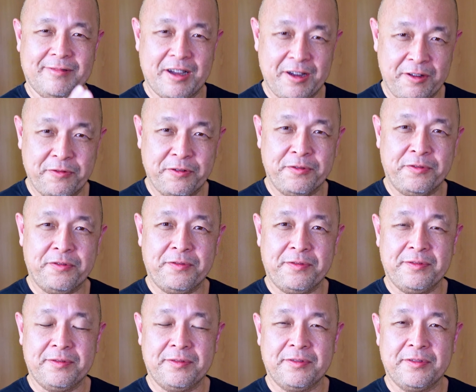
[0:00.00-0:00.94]

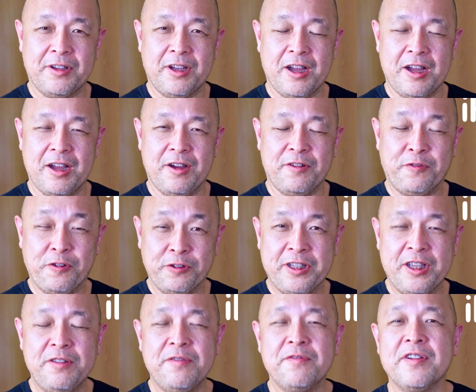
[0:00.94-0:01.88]
iPhone
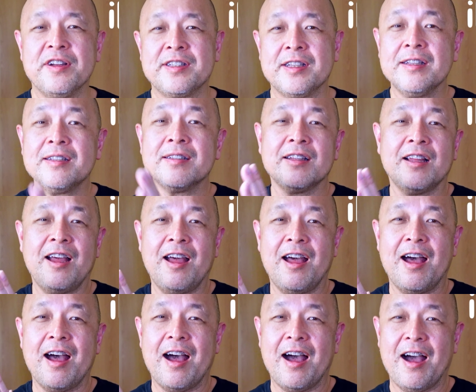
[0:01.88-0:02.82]
14 versus
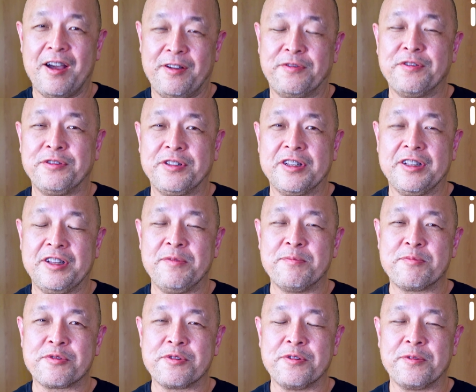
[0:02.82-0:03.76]
iPhone
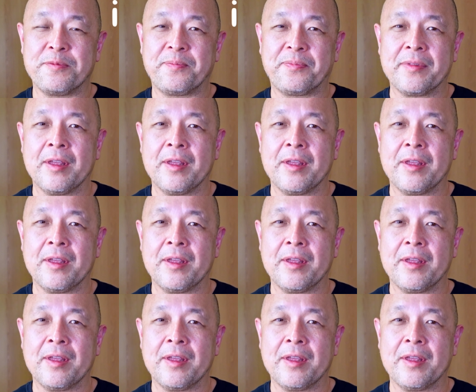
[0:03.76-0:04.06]
13 Pro.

- [TASK OBJECTIVE]:
Print the listing exactly, but skip its pictures.

- [TASK OUTPUT]:
[0:00.00-0:00.94]

[0:00.94-0:01.88]
iPhone
[0:01.88-0:02.82]
14 versus
[0:02.82-0:03.76]
iPhone
[0:03.76-0:04.06]
13 Pro.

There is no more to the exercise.